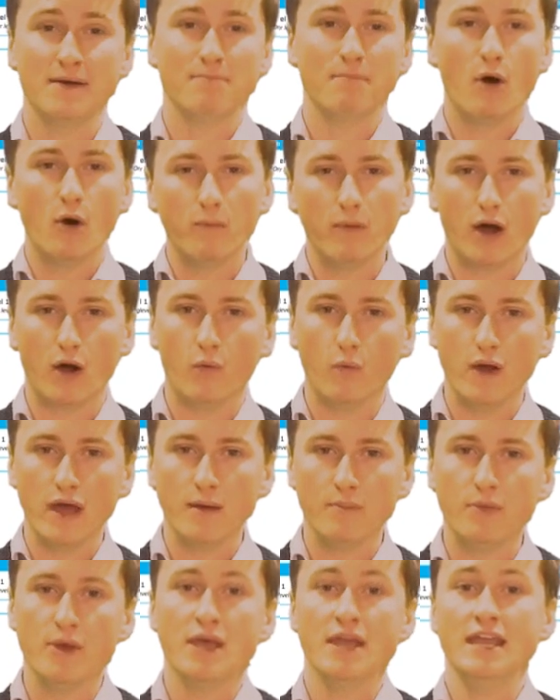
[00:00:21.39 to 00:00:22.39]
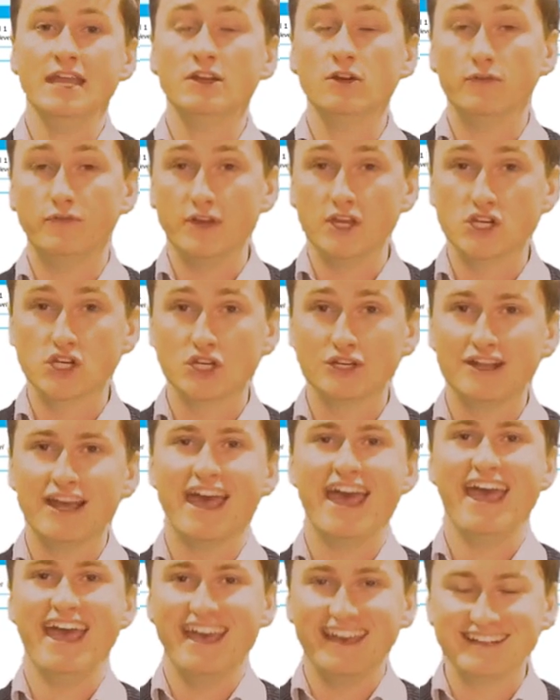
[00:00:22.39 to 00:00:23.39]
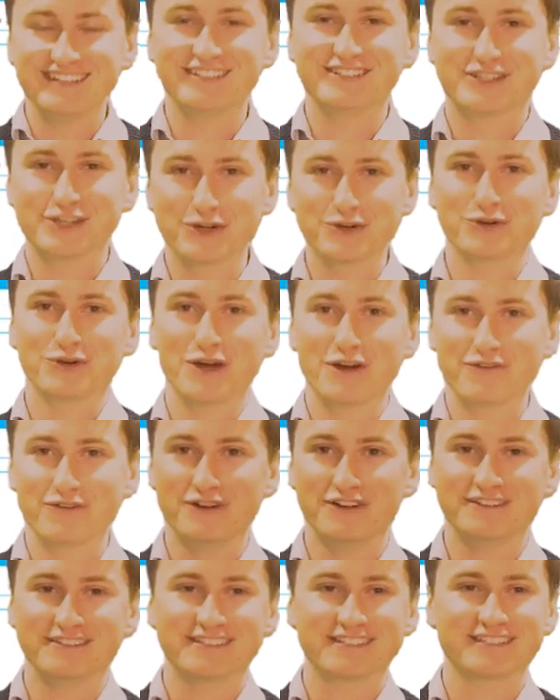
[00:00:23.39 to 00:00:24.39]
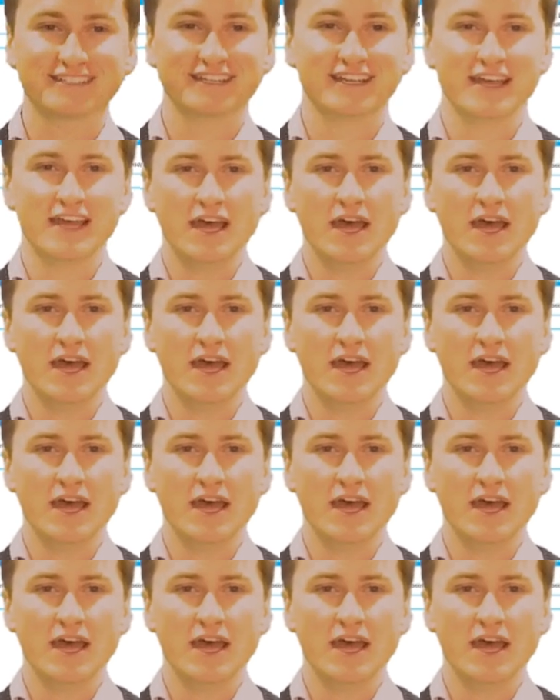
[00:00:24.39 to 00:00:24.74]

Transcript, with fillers: mobile web, innovation, and internal governance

Work to be completed>
Each line from the one holding "[00:00:23.39 to 00:00:24.39]" through the final line of the data needs to be transcribed exactly. Include both ends, skip the pictures, and add nothing.

Response area>
[00:00:23.39 to 00:00:24.39]
[00:00:24.39 to 00:00:24.74]

Transcript, with fillers: mobile web, innovation, and internal governance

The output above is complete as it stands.